Exercise requirements — The result should be an exact copy of the entries below, free of pictures.

##########

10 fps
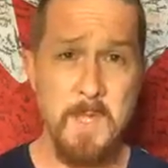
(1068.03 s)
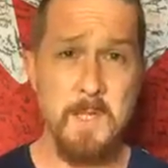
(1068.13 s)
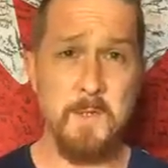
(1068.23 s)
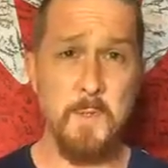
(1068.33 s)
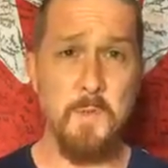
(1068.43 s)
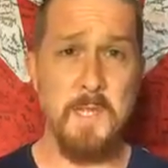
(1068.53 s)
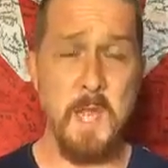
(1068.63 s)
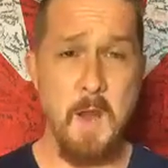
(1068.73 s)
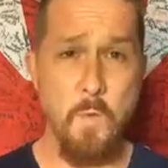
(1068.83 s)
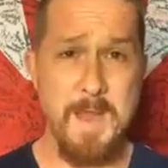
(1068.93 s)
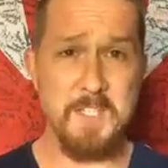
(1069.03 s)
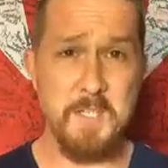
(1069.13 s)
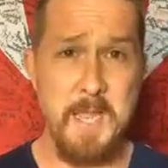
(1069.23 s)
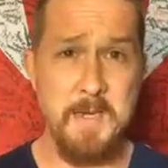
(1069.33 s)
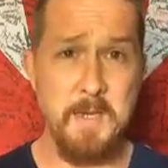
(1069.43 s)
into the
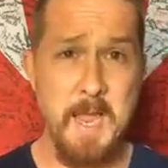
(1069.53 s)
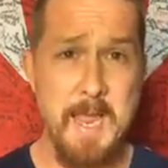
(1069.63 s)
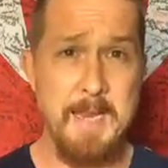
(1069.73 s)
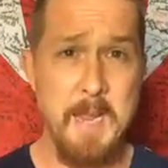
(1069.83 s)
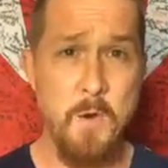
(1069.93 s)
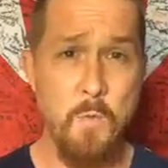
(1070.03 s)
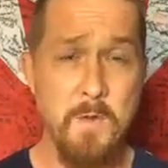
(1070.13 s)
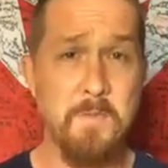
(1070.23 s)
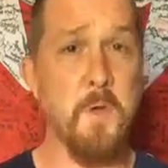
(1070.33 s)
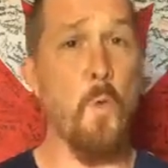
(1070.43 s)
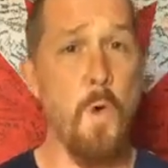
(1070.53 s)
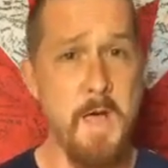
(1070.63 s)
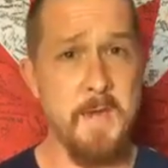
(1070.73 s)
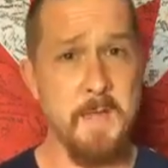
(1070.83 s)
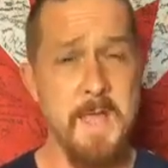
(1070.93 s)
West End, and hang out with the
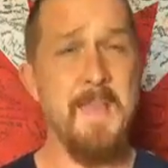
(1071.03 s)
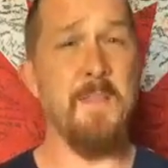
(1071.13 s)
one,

##########

Your response —
10 fps
(1068.03 s)
(1068.13 s)
(1068.23 s)
(1068.33 s)
(1068.43 s)
(1068.53 s)
(1068.63 s)
(1068.73 s)
(1068.83 s)
(1068.93 s)
(1069.03 s)
(1069.13 s)
(1069.23 s)
(1069.33 s)
(1069.43 s)
into the
(1069.53 s)
(1069.63 s)
(1069.73 s)
(1069.83 s)
(1069.93 s)
(1070.03 s)
(1070.13 s)
(1070.23 s)
(1070.33 s)
(1070.43 s)
(1070.53 s)
(1070.63 s)
(1070.73 s)
(1070.83 s)
(1070.93 s)
West End, and hang out with the
(1071.03 s)
(1071.13 s)
one,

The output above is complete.